### The problem
Transcribe precisely those lines of the listing that fall between the line containing "[0:04.00-0:05.00]" and the last line, inclusive of both.

### Input data

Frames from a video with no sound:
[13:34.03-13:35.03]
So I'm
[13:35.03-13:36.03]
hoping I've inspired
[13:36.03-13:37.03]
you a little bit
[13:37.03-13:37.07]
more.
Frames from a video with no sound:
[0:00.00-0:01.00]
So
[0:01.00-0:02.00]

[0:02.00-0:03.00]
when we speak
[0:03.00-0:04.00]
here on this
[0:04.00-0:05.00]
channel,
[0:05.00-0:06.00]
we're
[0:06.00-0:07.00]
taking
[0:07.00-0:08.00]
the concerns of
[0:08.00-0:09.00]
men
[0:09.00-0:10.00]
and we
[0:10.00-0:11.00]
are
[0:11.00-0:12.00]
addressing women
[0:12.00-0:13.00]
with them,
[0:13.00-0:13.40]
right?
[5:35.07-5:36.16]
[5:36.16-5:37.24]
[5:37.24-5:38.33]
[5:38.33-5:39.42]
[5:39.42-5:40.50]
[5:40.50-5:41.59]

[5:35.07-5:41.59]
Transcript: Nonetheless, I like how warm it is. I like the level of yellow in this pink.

### Exercise result
[0:04.00-0:05.00]
channel,
[0:05.00-0:06.00]
we're
[0:06.00-0:07.00]
taking
[0:07.00-0:08.00]
the concerns of
[0:08.00-0:09.00]
men
[0:09.00-0:10.00]
and we
[0:10.00-0:11.00]
are
[0:11.00-0:12.00]
addressing women
[0:12.00-0:13.00]
with them,
[0:13.00-0:13.40]
right?
[5:35.07-5:36.16]
[5:36.16-5:37.24]
[5:37.24-5:38.33]
[5:38.33-5:39.42]
[5:39.42-5:40.50]
[5:40.50-5:41.59]

[5:35.07-5:41.59]
Transcript: Nonetheless, I like how warm it is. I like the level of yellow in this pink.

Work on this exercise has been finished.